§ **TASK GOAL**:
All of the records below are to be given again word for word, with the pictures removed.

Stored data entries:

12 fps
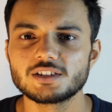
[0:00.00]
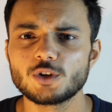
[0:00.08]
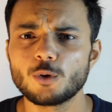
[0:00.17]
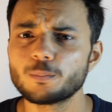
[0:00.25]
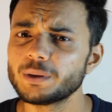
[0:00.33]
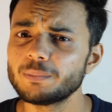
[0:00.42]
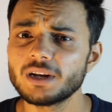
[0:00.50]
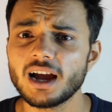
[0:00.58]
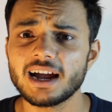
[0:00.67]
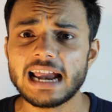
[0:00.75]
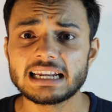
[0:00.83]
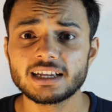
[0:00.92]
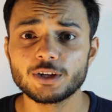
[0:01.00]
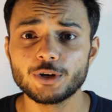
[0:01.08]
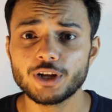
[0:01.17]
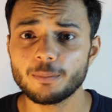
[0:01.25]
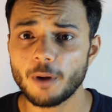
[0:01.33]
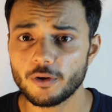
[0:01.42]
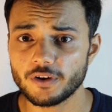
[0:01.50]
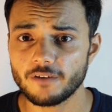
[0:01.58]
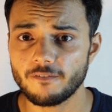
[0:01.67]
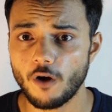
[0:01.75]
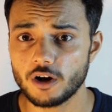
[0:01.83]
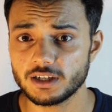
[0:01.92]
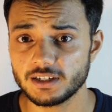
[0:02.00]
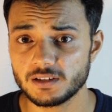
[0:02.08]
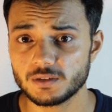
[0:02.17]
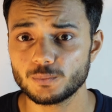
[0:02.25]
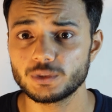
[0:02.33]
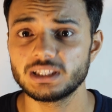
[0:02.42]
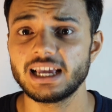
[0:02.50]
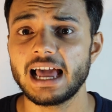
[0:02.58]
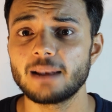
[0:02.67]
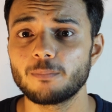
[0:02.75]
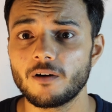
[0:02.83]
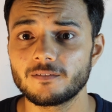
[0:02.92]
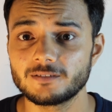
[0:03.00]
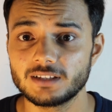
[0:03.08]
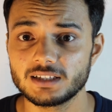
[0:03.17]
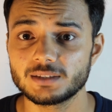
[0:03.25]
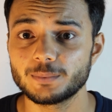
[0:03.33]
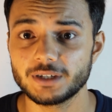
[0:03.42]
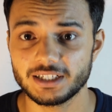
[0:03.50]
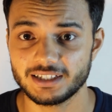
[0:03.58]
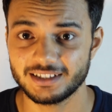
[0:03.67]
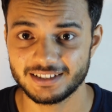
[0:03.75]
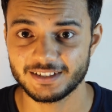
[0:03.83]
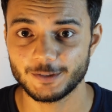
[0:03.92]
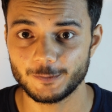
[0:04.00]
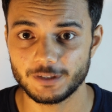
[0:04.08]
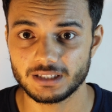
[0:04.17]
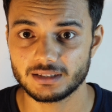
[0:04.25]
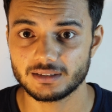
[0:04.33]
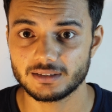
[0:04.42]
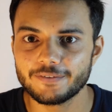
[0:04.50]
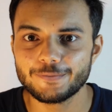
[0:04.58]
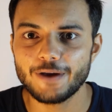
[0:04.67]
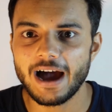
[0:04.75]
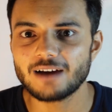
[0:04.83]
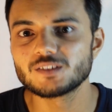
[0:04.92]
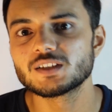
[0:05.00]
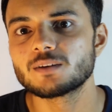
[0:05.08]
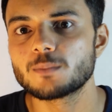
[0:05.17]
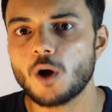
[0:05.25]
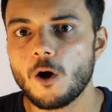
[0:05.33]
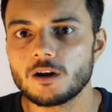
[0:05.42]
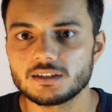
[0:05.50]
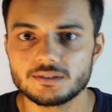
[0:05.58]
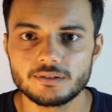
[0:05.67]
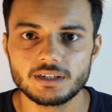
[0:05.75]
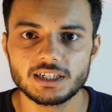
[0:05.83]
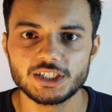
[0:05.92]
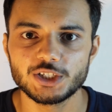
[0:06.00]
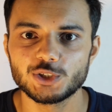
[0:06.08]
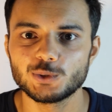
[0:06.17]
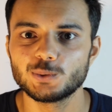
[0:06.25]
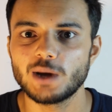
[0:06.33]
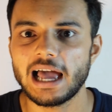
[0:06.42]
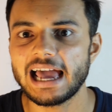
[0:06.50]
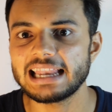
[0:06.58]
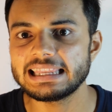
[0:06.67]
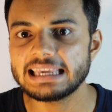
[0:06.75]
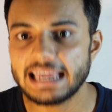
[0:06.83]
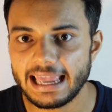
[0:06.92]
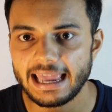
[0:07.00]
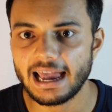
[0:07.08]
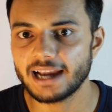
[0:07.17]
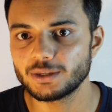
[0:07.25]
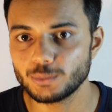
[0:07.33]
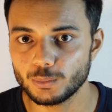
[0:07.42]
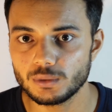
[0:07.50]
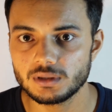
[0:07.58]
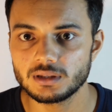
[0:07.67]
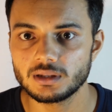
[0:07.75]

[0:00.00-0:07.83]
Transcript: so people are getting good amount of orders with the help of this particular service if you have some knowledge related to any ai tool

§ **EXERCISE RESPONSE**:
12 fps
[0:00.00]
[0:00.08]
[0:00.17]
[0:00.25]
[0:00.33]
[0:00.42]
[0:00.50]
[0:00.58]
[0:00.67]
[0:00.75]
[0:00.83]
[0:00.92]
[0:01.00]
[0:01.08]
[0:01.17]
[0:01.25]
[0:01.33]
[0:01.42]
[0:01.50]
[0:01.58]
[0:01.67]
[0:01.75]
[0:01.83]
[0:01.92]
[0:02.00]
[0:02.08]
[0:02.17]
[0:02.25]
[0:02.33]
[0:02.42]
[0:02.50]
[0:02.58]
[0:02.67]
[0:02.75]
[0:02.83]
[0:02.92]
[0:03.00]
[0:03.08]
[0:03.17]
[0:03.25]
[0:03.33]
[0:03.42]
[0:03.50]
[0:03.58]
[0:03.67]
[0:03.75]
[0:03.83]
[0:03.92]
[0:04.00]
[0:04.08]
[0:04.17]
[0:04.25]
[0:04.33]
[0:04.42]
[0:04.50]
[0:04.58]
[0:04.67]
[0:04.75]
[0:04.83]
[0:04.92]
[0:05.00]
[0:05.08]
[0:05.17]
[0:05.25]
[0:05.33]
[0:05.42]
[0:05.50]
[0:05.58]
[0:05.67]
[0:05.75]
[0:05.83]
[0:05.92]
[0:06.00]
[0:06.08]
[0:06.17]
[0:06.25]
[0:06.33]
[0:06.42]
[0:06.50]
[0:06.58]
[0:06.67]
[0:06.75]
[0:06.83]
[0:06.92]
[0:07.00]
[0:07.08]
[0:07.17]
[0:07.25]
[0:07.33]
[0:07.42]
[0:07.50]
[0:07.58]
[0:07.67]
[0:07.75]

[0:00.00-0:07.83]
Transcript: so people are getting good amount of orders with the help of this particular service if you have some knowledge related to any ai tool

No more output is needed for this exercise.